What you return must match, exactly, the lines running from the one containing "[00:00:00.60 to 00:00:00.80]" to the end of the data, both included, and must contain no pictures.

Stored data entries:
┄┄┄┄┄┄┄┄┄┄┄┄┄┄┄┄┄┄┄┄

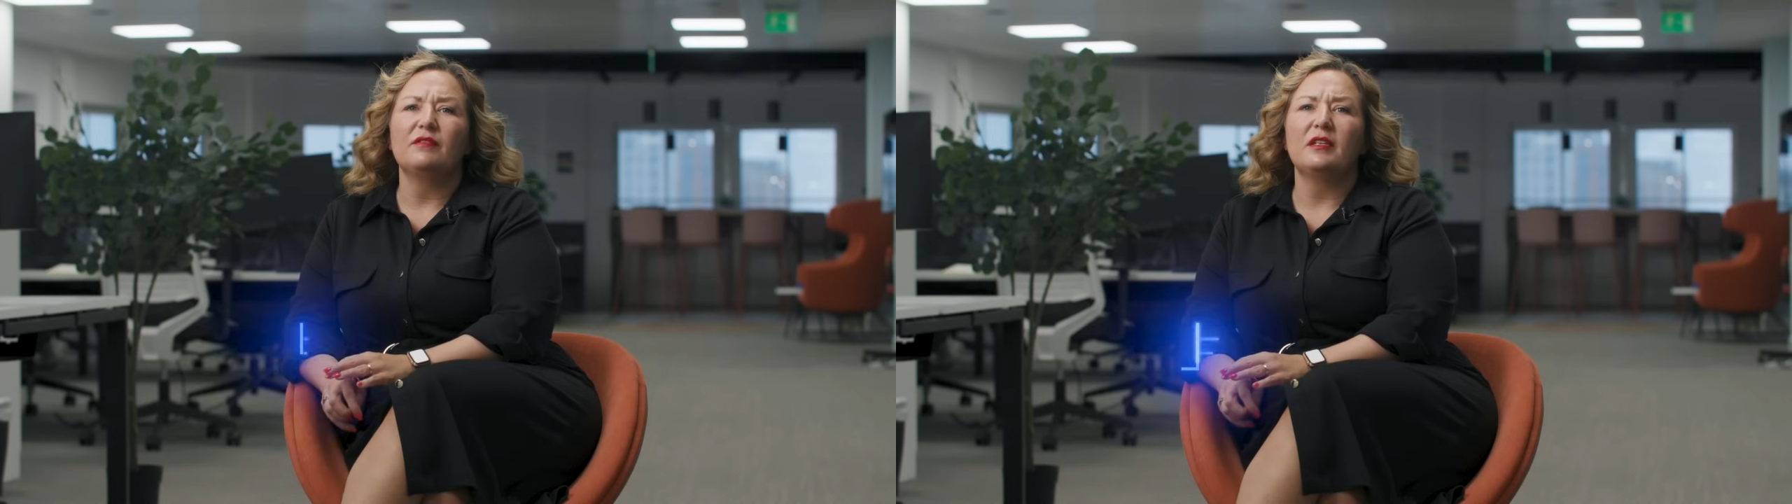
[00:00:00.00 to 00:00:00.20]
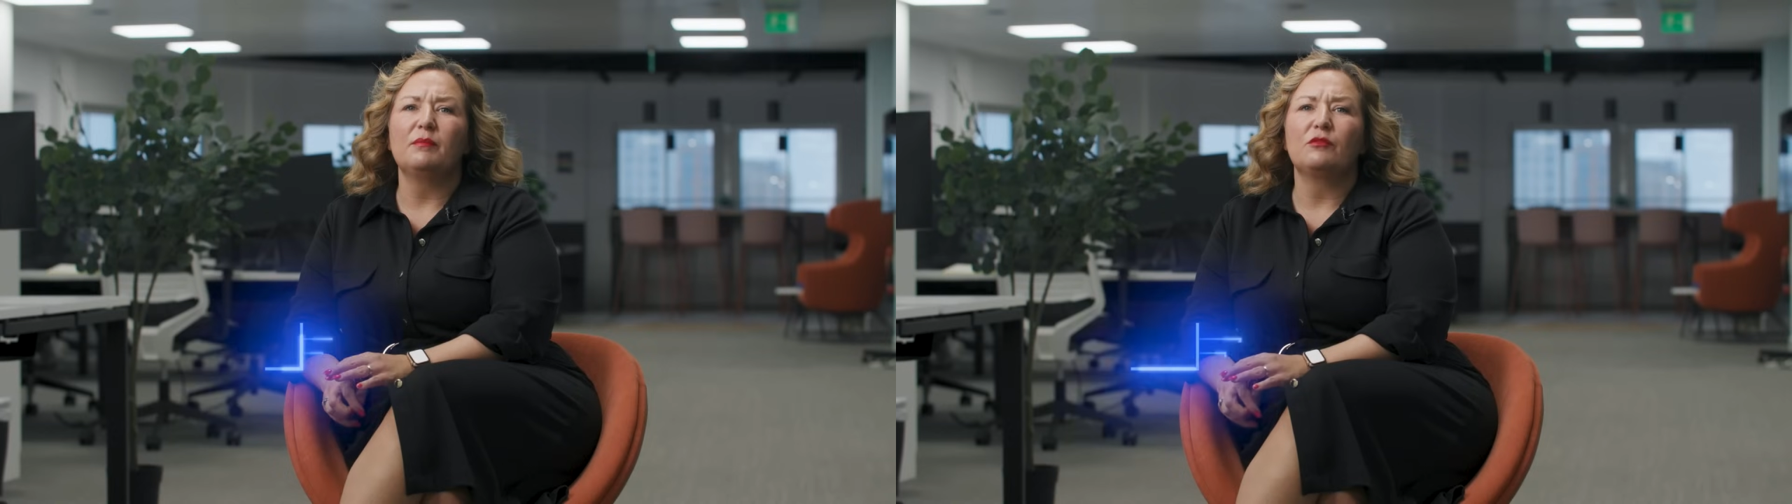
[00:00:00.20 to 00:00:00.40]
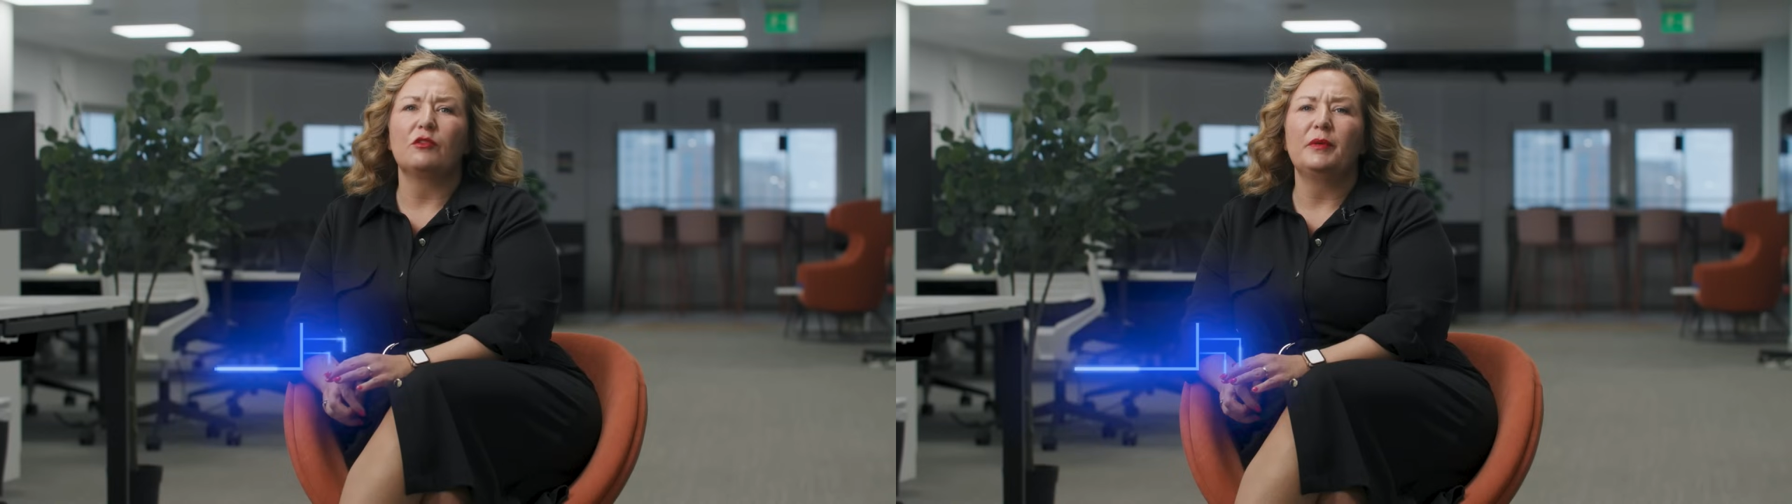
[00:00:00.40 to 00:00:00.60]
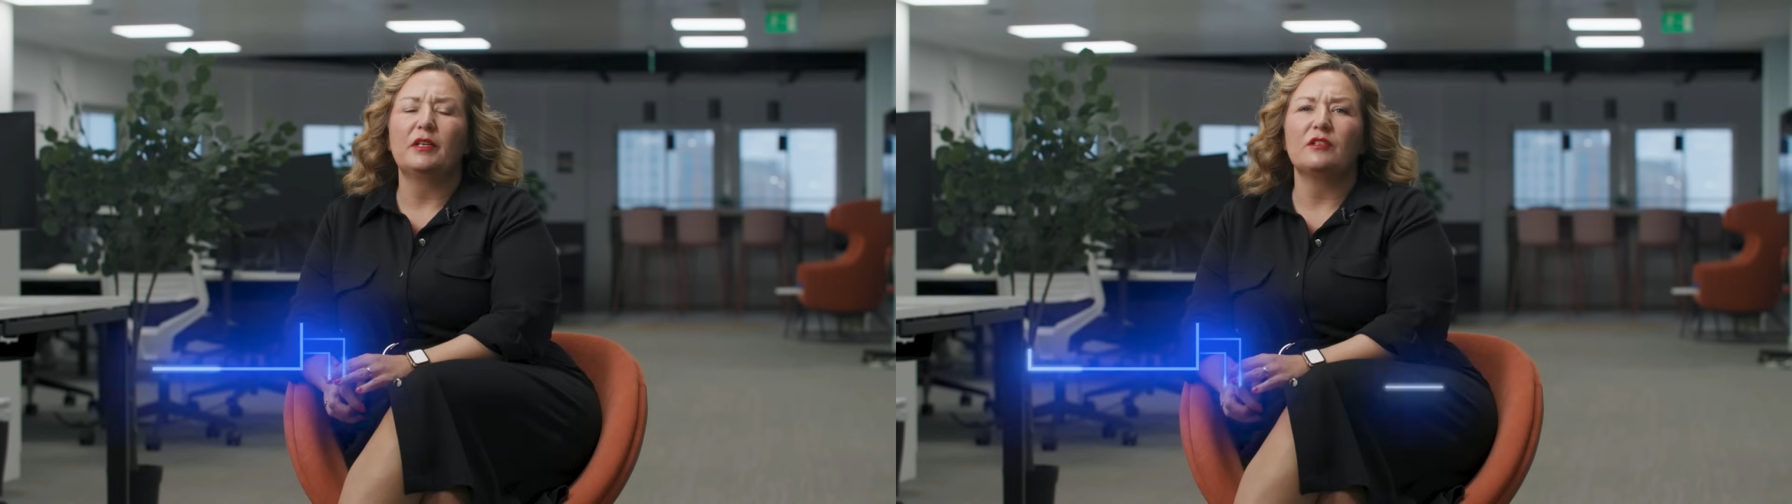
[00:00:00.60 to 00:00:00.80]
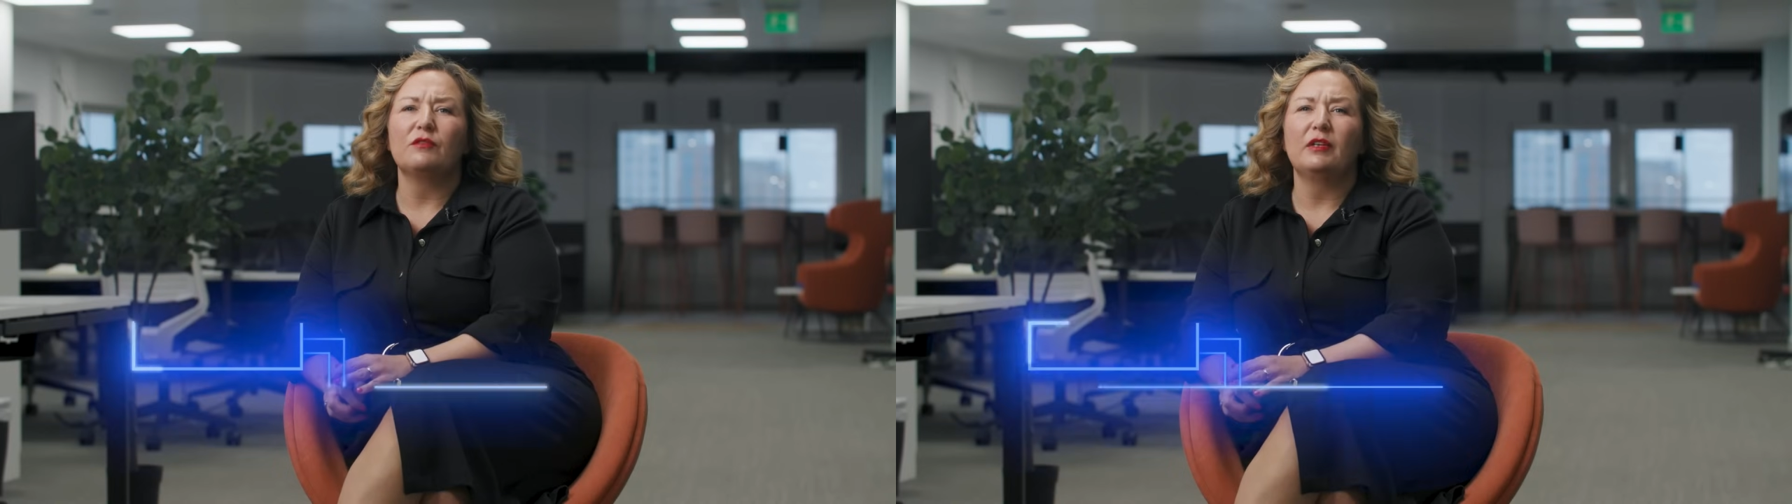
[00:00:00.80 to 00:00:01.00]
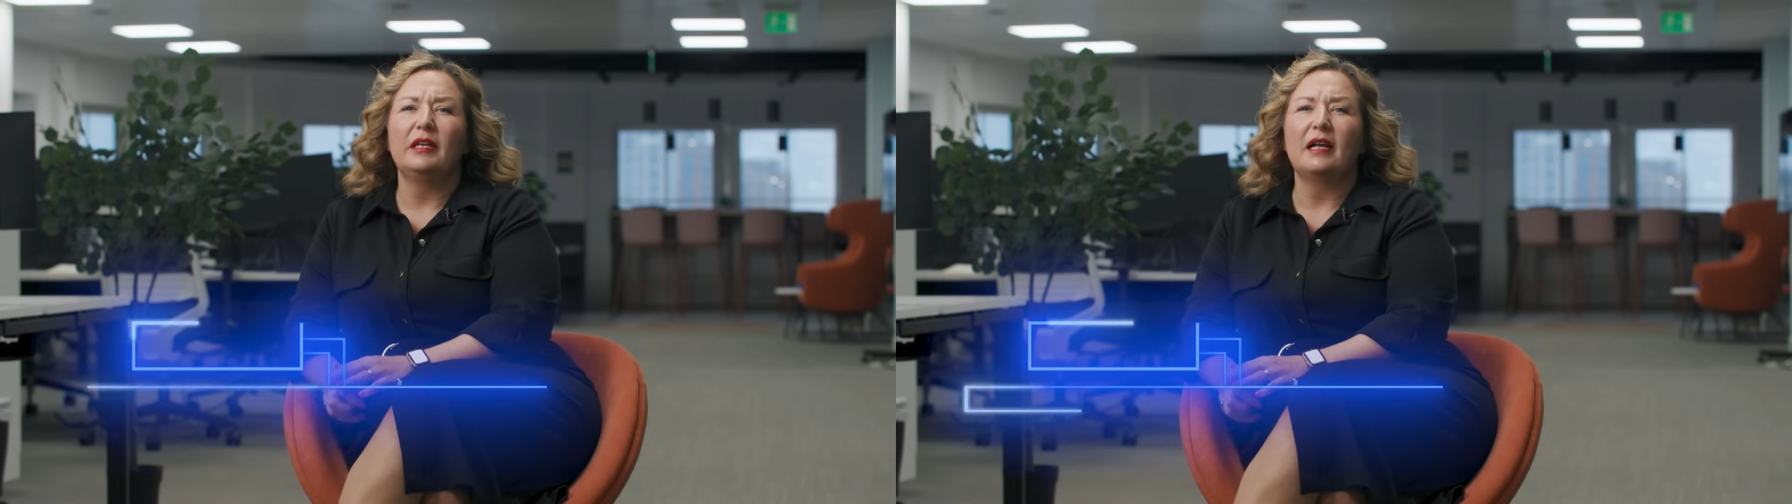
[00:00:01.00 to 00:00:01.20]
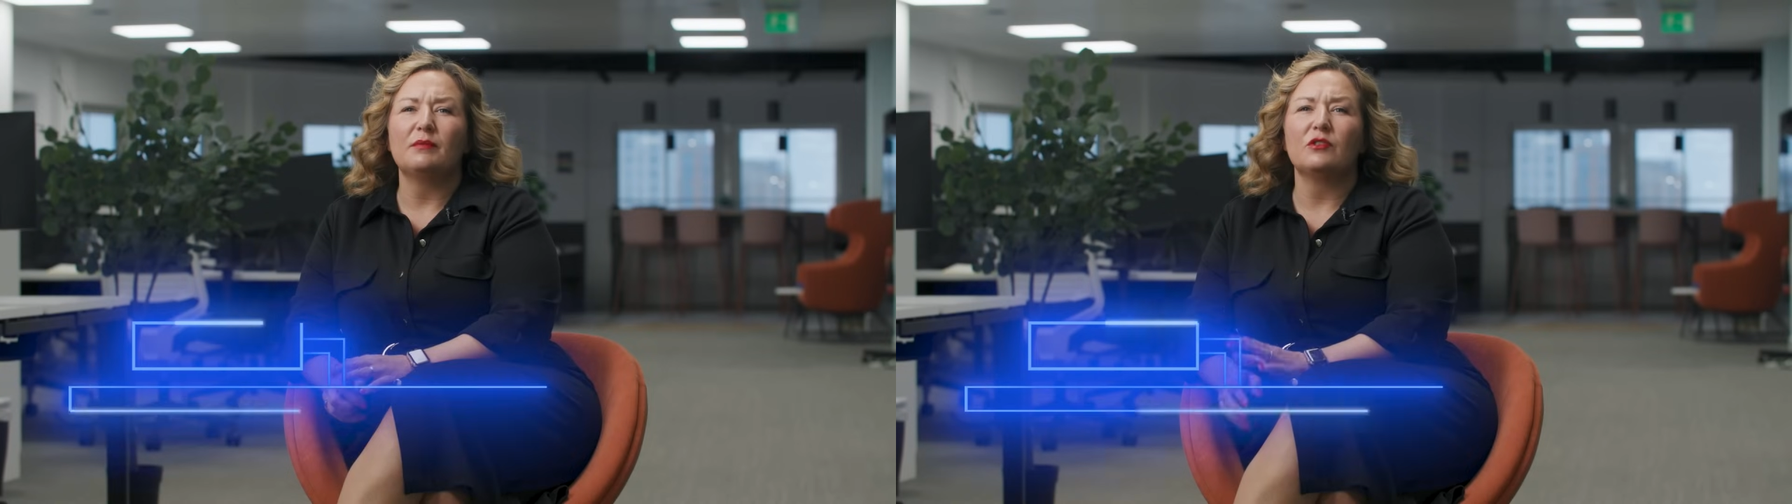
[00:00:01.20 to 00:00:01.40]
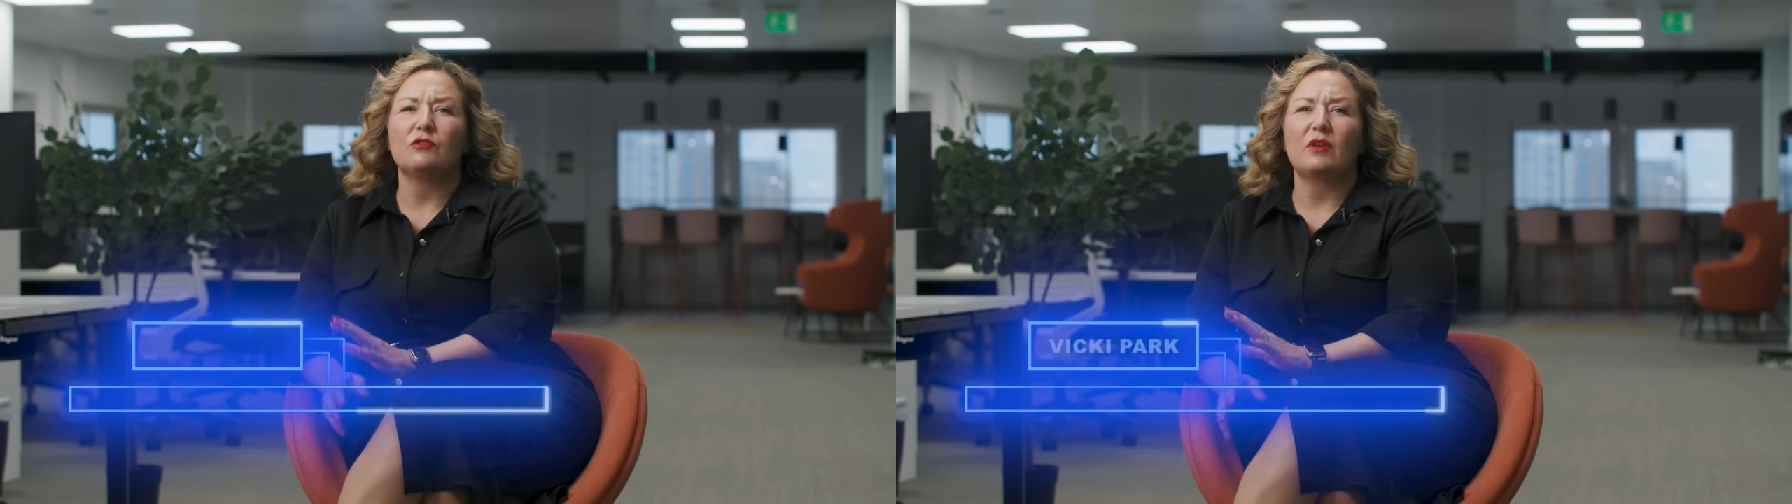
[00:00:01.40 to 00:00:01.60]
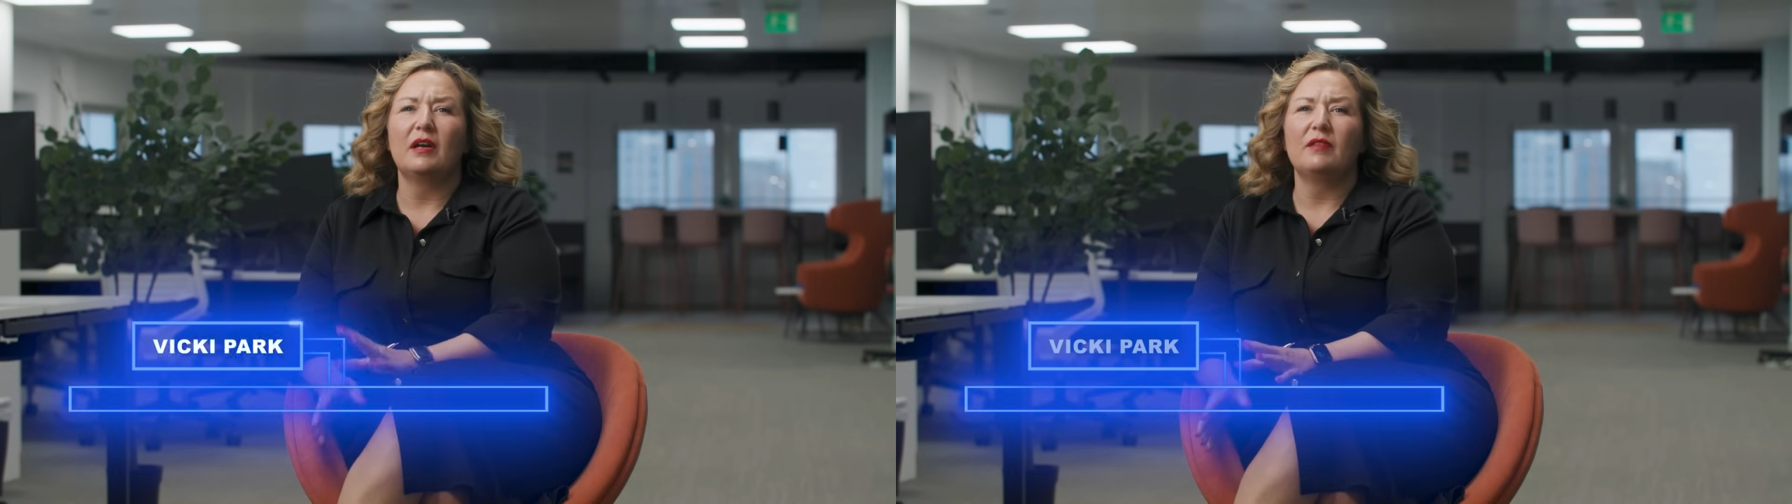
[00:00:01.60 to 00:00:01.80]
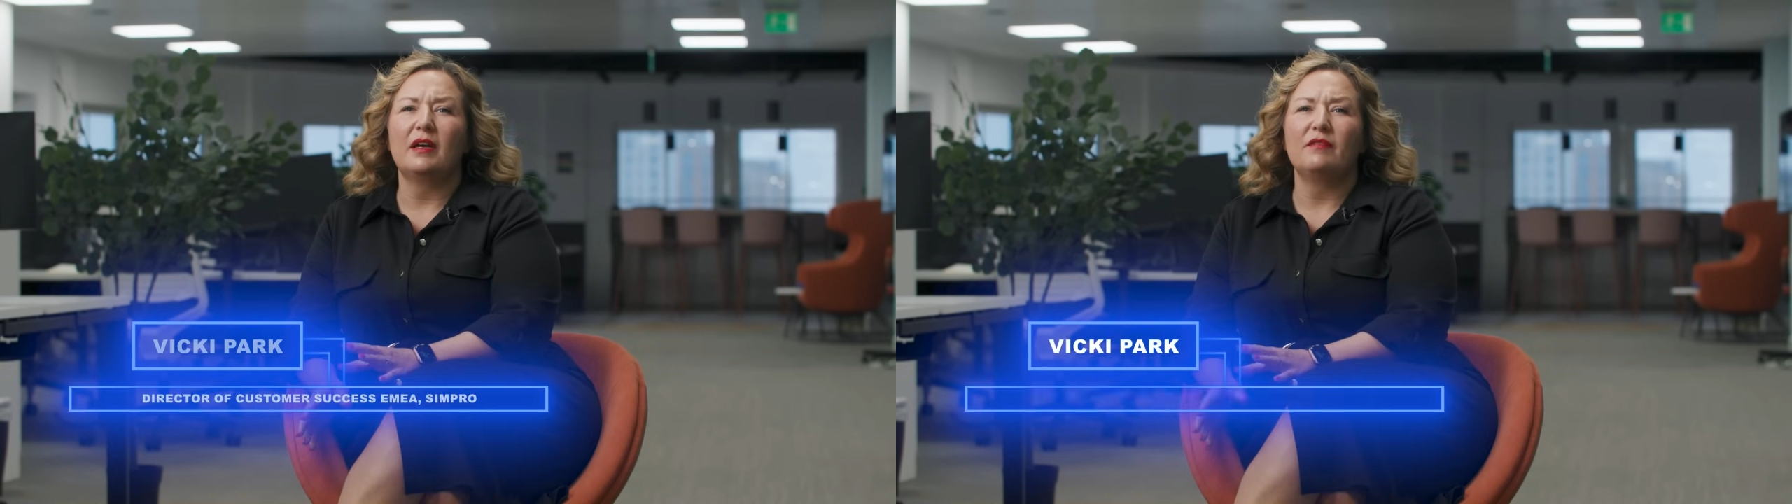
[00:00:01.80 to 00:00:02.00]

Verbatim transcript: of Simpro because it really helps to drive that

┄┄┄┄┄┄┄┄┄┄┄┄┄┄┄┄┄┄┄┄

> Response below
[00:00:00.60 to 00:00:00.80]
[00:00:00.80 to 00:00:01.00]
[00:00:01.00 to 00:00:01.20]
[00:00:01.20 to 00:00:01.40]
[00:00:01.40 to 00:00:01.60]
[00:00:01.60 to 00:00:01.80]
[00:00:01.80 to 00:00:02.00]

Verbatim transcript: of Simpro because it really helps to drive that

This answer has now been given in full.